- Brief
If an entry holds a picture, drop the picture and restate the rest word for word.

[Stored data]

---+---

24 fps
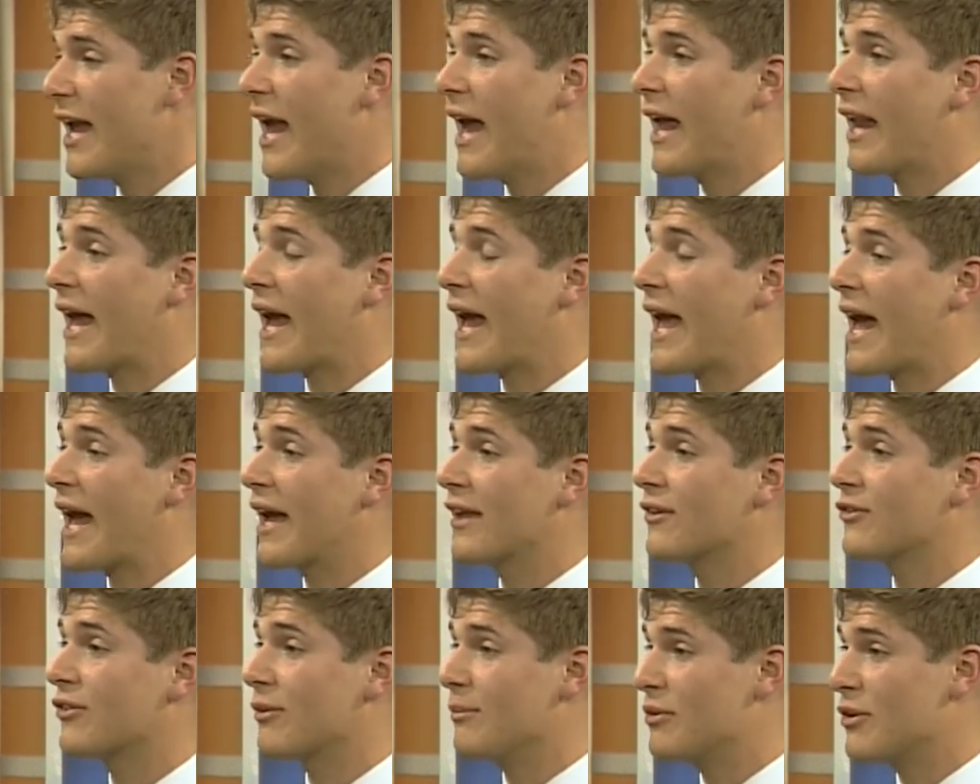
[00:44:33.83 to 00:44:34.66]
And I
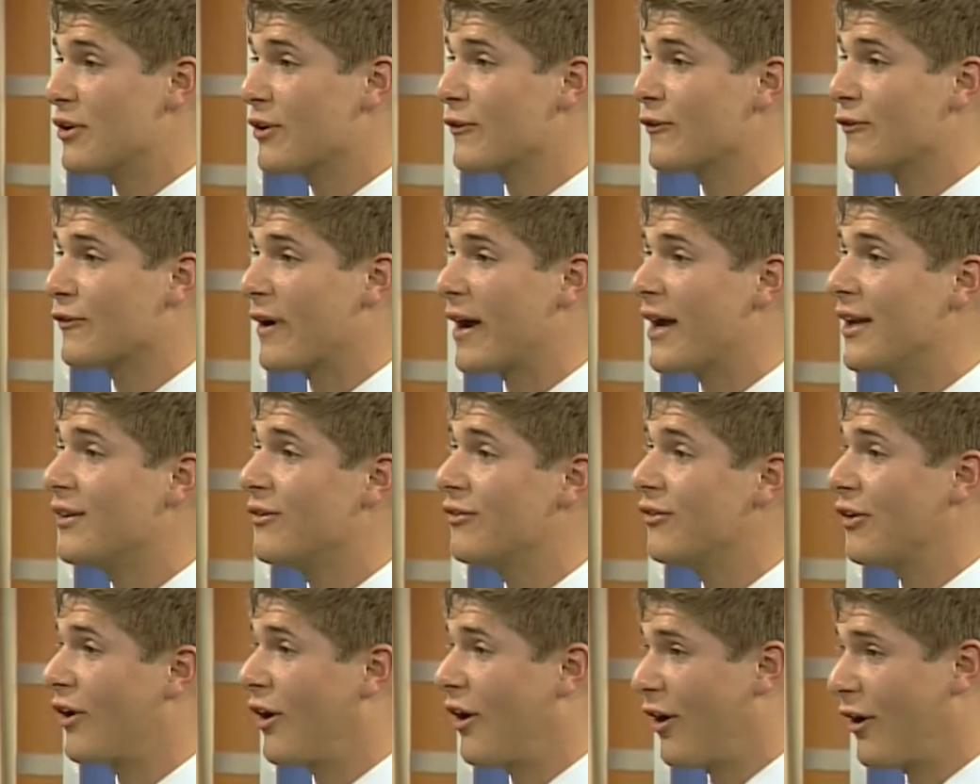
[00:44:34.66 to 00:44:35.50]
had some dear
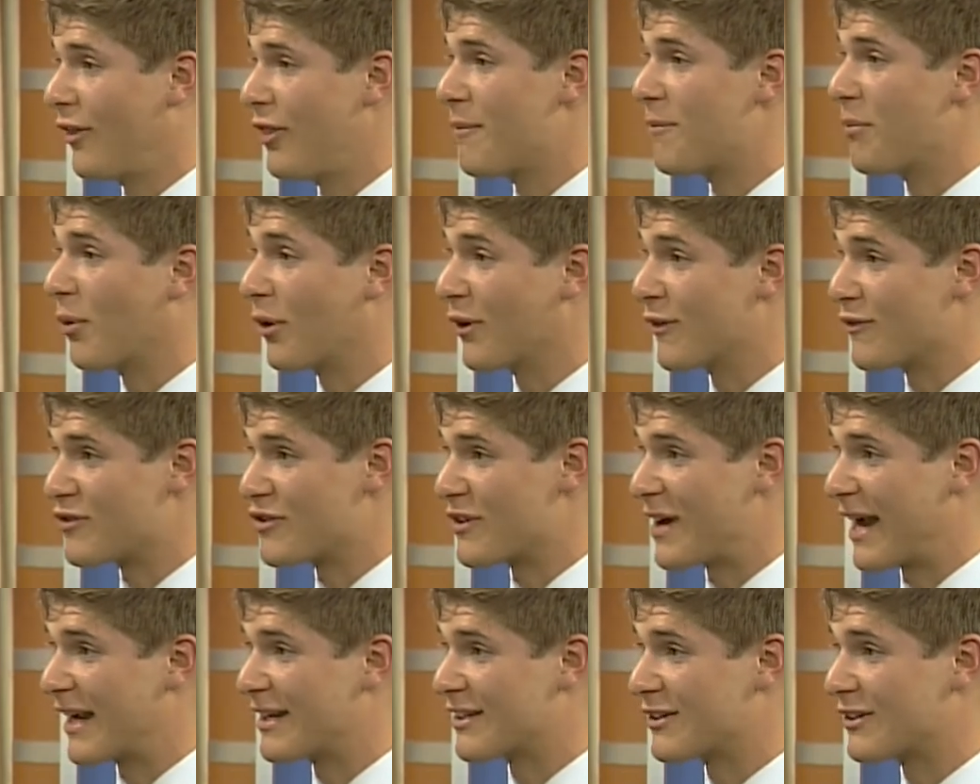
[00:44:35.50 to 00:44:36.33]
friends on the board of
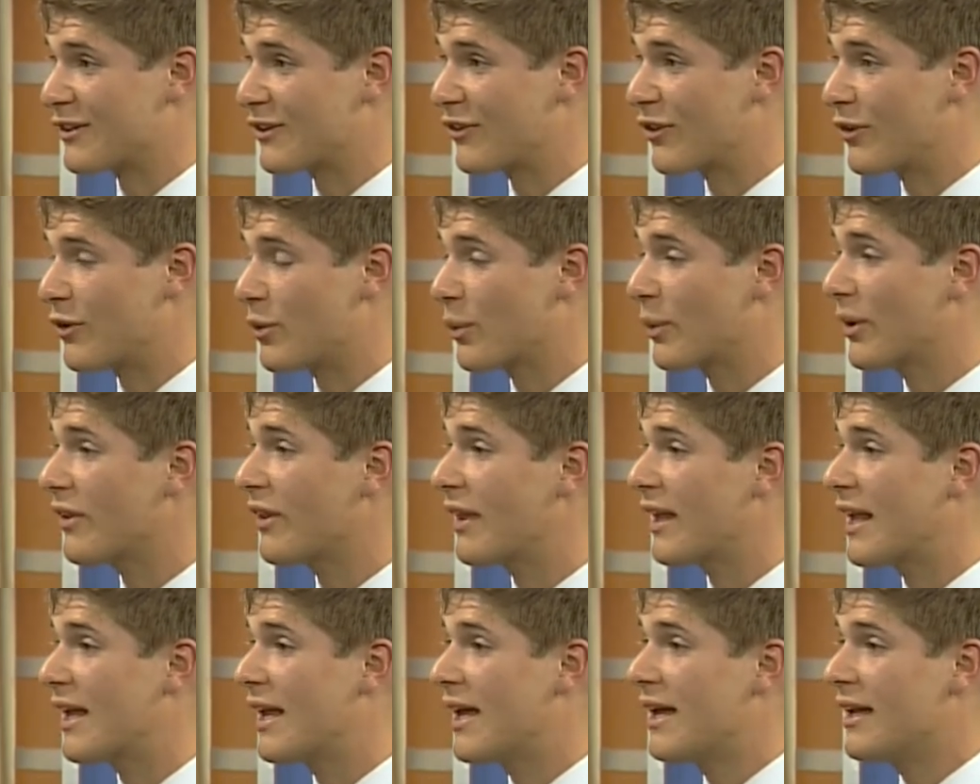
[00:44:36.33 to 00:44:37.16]
directors who
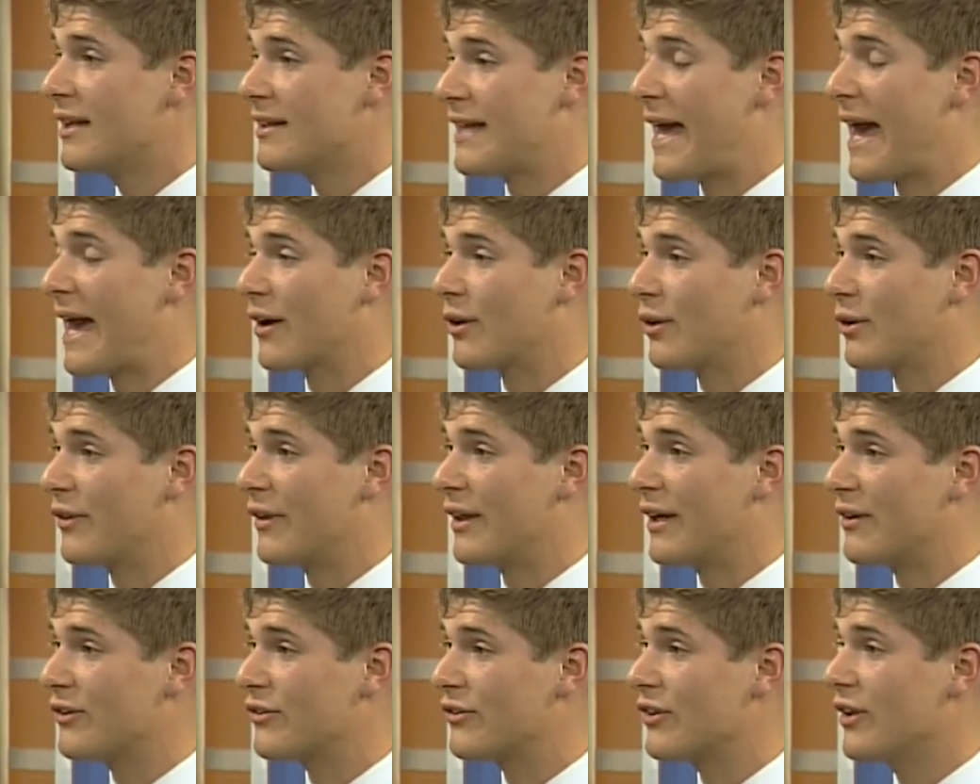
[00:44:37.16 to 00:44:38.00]
really tackled
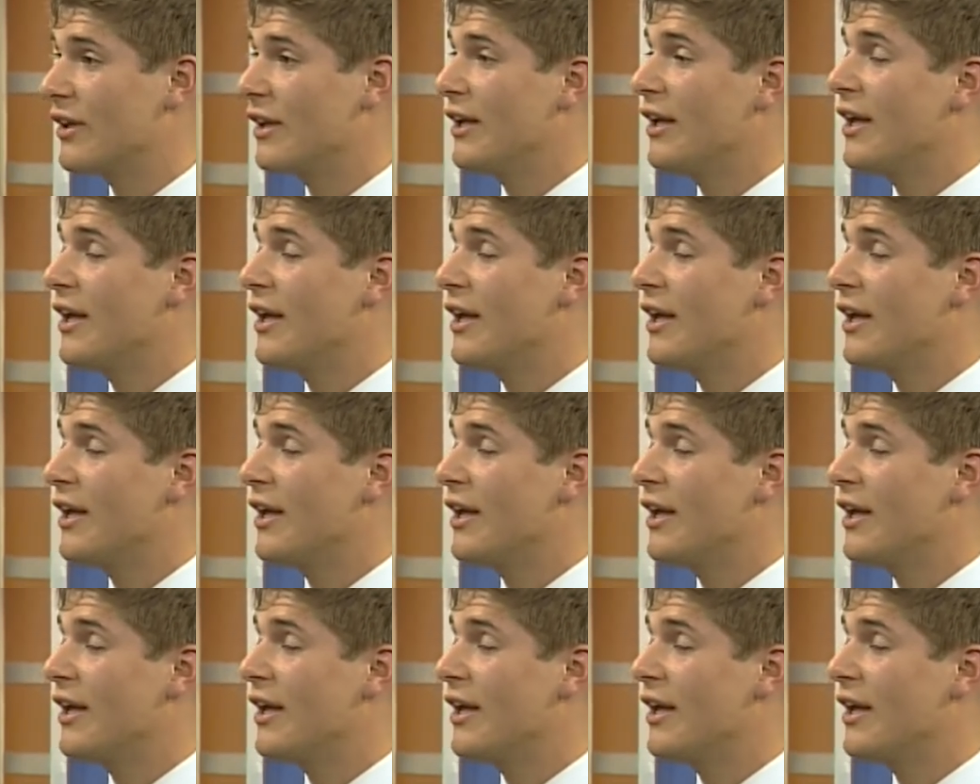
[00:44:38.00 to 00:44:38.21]
this.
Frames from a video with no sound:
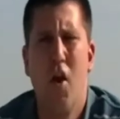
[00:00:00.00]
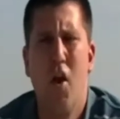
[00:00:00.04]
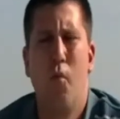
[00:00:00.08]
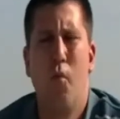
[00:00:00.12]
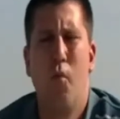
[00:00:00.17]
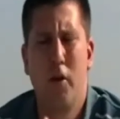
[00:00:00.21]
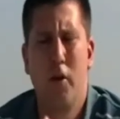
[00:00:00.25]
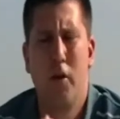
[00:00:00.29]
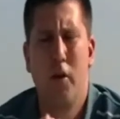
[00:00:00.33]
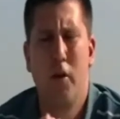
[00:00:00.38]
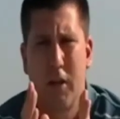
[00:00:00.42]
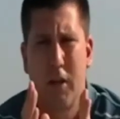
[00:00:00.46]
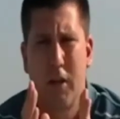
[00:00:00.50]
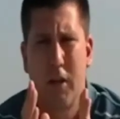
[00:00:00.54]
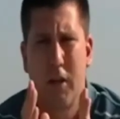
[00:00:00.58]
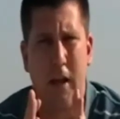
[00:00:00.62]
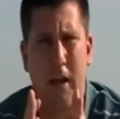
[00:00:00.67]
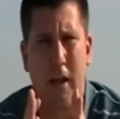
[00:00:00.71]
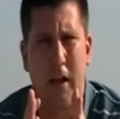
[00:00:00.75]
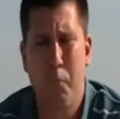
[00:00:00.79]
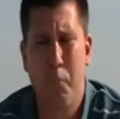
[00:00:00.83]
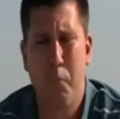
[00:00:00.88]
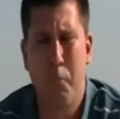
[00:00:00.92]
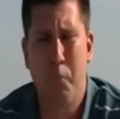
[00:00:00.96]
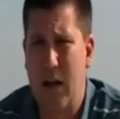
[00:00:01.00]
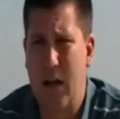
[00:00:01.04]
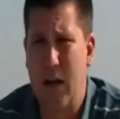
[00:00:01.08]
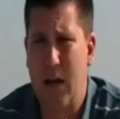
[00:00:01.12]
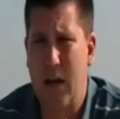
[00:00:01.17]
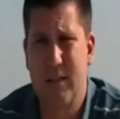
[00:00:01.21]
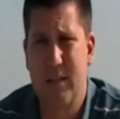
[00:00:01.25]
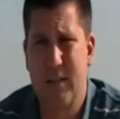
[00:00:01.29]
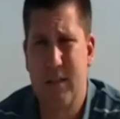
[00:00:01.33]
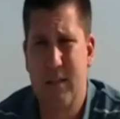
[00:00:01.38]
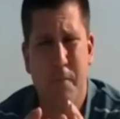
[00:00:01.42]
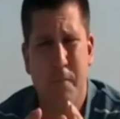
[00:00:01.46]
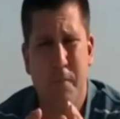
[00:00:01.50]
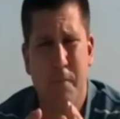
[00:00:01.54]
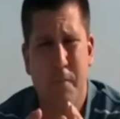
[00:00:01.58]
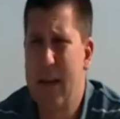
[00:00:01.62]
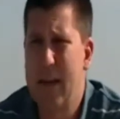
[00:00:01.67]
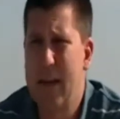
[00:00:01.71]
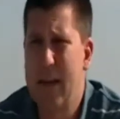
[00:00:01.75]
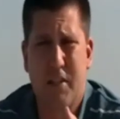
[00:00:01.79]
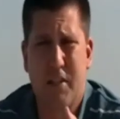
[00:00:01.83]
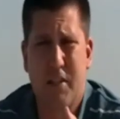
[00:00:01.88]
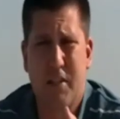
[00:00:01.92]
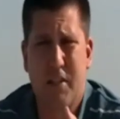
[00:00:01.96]
When you're looking at your process, it might
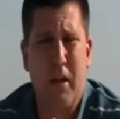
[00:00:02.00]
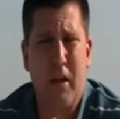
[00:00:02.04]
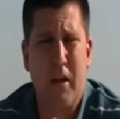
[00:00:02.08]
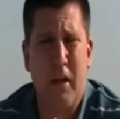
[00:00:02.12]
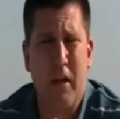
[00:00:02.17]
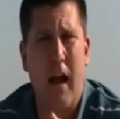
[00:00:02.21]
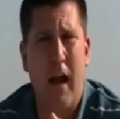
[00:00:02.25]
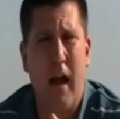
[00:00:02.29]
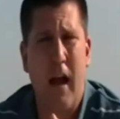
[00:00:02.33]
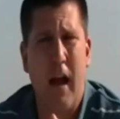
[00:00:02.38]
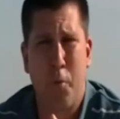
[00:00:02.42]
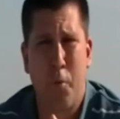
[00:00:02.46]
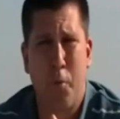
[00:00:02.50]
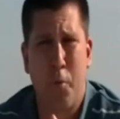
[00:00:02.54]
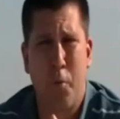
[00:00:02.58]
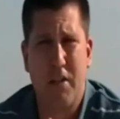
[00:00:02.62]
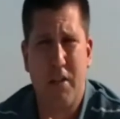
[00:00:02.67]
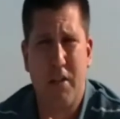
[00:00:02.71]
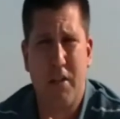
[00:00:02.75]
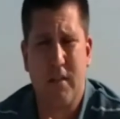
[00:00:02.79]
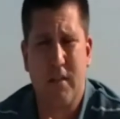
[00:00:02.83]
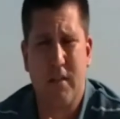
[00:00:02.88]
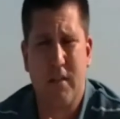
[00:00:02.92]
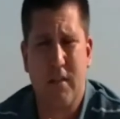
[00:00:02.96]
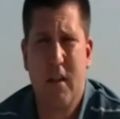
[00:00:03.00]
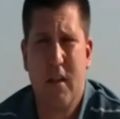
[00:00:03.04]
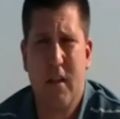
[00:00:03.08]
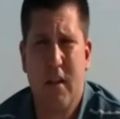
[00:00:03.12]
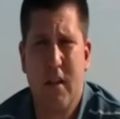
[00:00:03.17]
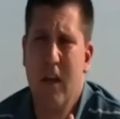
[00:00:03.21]
not be in operations.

---+---

- Written solution
24 fps
[00:44:33.83 to 00:44:34.66]
And I
[00:44:34.66 to 00:44:35.50]
had some dear
[00:44:35.50 to 00:44:36.33]
friends on the board of
[00:44:36.33 to 00:44:37.16]
directors who
[00:44:37.16 to 00:44:38.00]
really tackled
[00:44:38.00 to 00:44:38.21]
this.
Frames from a video with no sound:
[00:00:00.00]
[00:00:00.04]
[00:00:00.08]
[00:00:00.12]
[00:00:00.17]
[00:00:00.21]
[00:00:00.25]
[00:00:00.29]
[00:00:00.33]
[00:00:00.38]
[00:00:00.42]
[00:00:00.46]
[00:00:00.50]
[00:00:00.54]
[00:00:00.58]
[00:00:00.62]
[00:00:00.67]
[00:00:00.71]
[00:00:00.75]
[00:00:00.79]
[00:00:00.83]
[00:00:00.88]
[00:00:00.92]
[00:00:00.96]
[00:00:01.00]
[00:00:01.04]
[00:00:01.08]
[00:00:01.12]
[00:00:01.17]
[00:00:01.21]
[00:00:01.25]
[00:00:01.29]
[00:00:01.33]
[00:00:01.38]
[00:00:01.42]
[00:00:01.46]
[00:00:01.50]
[00:00:01.54]
[00:00:01.58]
[00:00:01.62]
[00:00:01.67]
[00:00:01.71]
[00:00:01.75]
[00:00:01.79]
[00:00:01.83]
[00:00:01.88]
[00:00:01.92]
[00:00:01.96]
When you're looking at your process, it might
[00:00:02.00]
[00:00:02.04]
[00:00:02.08]
[00:00:02.12]
[00:00:02.17]
[00:00:02.21]
[00:00:02.25]
[00:00:02.29]
[00:00:02.33]
[00:00:02.38]
[00:00:02.42]
[00:00:02.46]
[00:00:02.50]
[00:00:02.54]
[00:00:02.58]
[00:00:02.62]
[00:00:02.67]
[00:00:02.71]
[00:00:02.75]
[00:00:02.79]
[00:00:02.83]
[00:00:02.88]
[00:00:02.92]
[00:00:02.96]
[00:00:03.00]
[00:00:03.04]
[00:00:03.08]
[00:00:03.12]
[00:00:03.17]
[00:00:03.21]
not be in operations.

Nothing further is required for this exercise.